Sur le fond, invoquant l'art. 29 al. 1 Cst. ainsi qu'une application arbitraire de l'art. 60 al. 1 de la loi genevoise sur la procédure administrative (LPA/GE), les recourants reprochent à la Chambre administrative d'avoir commis un déni de justice en leur déniant la qualité pour recourir contre l'arrêté du Conseil d'Etat. En tant que membres du Conseil communal dont la délibération avait été annulée, ils pouvaient se prévaloir d'un intérêt digne de protection; ils invoquaient également leur droit de vote. Les recourants relèvent que selon un arrêt de la Chambre administrative rendu en 2010, les conseillers municipaux pourraient se prévaloir de leurs droits politiques à l'encontre de l'annulation d'une délibération municipale. Selon un autre arrêt rendu en février 2013, des conseillers municipaux auraient qualité pour agir lorsque, comme en l'espèce, le conseil municipal charge le conseil administratif de recourir contre l'annulation d'une délibération par le Conseil d'Etat. 
 
3.1. L'art. 60 al. 1 LPA/GE reconnaît notamment la qualité pour recourir aux personnes suivantes: a) les parties à la procédure qui a abouti à la décision attaquée; b) toute personne qui est touchée directement par une décision et a un intérêt personnel digne de protection à ce qu'elle soit annulée ou modifiée; d) les organes compétents des communes, établissements et corporations de droit public lorsqu'ils allèguent une violation de l'autonomie que leur garantit la loi et la constitution; e) les autorités, personnes et organisations auxquelles la loi reconnaît le droit de recourir. Comme l'exige l'art. 111 al. 1 LTF pour les causes susceptibles d'être portées devant le Tribunal fédéral, les lettres a et b de cette disposition correspondent à l'art. 89 al. 1 LTF.  

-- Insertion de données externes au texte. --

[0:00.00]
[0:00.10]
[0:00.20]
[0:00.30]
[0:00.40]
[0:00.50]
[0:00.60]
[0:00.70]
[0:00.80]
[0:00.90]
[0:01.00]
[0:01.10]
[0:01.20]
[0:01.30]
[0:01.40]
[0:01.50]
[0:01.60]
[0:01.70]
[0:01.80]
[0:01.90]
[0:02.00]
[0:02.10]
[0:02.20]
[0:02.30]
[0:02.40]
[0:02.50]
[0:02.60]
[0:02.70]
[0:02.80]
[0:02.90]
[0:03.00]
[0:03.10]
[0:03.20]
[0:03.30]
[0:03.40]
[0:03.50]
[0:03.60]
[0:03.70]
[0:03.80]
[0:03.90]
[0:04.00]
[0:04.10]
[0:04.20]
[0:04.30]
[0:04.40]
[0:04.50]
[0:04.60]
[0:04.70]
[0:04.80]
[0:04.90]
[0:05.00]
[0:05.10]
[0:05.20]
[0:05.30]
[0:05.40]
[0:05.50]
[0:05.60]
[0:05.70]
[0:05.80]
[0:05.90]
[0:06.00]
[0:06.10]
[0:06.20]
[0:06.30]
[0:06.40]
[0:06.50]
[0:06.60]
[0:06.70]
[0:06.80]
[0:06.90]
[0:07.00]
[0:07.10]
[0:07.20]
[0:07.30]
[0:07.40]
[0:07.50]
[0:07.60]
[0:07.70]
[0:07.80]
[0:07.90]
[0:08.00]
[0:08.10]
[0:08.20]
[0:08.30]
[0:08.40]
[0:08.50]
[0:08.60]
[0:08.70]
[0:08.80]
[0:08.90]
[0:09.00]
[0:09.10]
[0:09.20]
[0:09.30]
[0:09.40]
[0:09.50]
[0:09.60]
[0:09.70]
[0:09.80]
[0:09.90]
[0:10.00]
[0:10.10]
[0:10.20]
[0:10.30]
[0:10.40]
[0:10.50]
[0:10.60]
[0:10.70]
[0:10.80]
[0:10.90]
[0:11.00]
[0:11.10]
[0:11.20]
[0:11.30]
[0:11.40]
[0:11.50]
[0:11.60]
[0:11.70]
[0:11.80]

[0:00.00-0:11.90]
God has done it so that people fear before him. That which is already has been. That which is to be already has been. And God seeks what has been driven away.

L'intérêt personnel digne de protection consiste dans l'utilité pratique que l'admission du recours apporterait au recourant, en lui évitant de subir un préjudice de nature économique, idéale, matérielle ou autre que la décision attaquée lui occasionnerait (ATF 138 III 537 consid. 1.2.2 p. 539). Un intérêt seulement indirect à son annulation ou à sa modification n'est pas suffisant (ATF 138 V 292 consid. 4 p. 296). La qualité pour recourir d'un tiers, qui n'est pas le destinataire de la décision attaquée, ne peut être admise que de façon très limitée. Elle suppose que le tiers soit lui-même atteint de manière particulière par le prononcé litigieux (ATF 139 II 279 consid. 2.2 p. 282; 137 III 67 consid. 3.5 p. 74). 
 
3.2. En l'occurrence, à l'instar de tout membre d'une autorité dont une décision se trouve remise en cause par l'instance supérieure, les membres du conseil communal ne sont pas personnellement touchés par l'annulation d'une délibération. Les recourants n'indiquent d'ailleurs nullement quel préjudice d'ordre économique ou idéal il pourraient retirer d'une annulation de l'arrêté du Conseil d'Etat. Ils ne sont pas intéressés à titre personnel à l'exercice du droit de préemption de la commune. Ils contestent certes les motifs retenus par le Conseil d'Etat, mais, qu'il s'agisse de l'application correcte du droit ou de l'établissement des faits, cela ne saurait constituer un intérêt personnel et digne de protection au sens de l'art. 60 al. 1 let. b LPA/GE.  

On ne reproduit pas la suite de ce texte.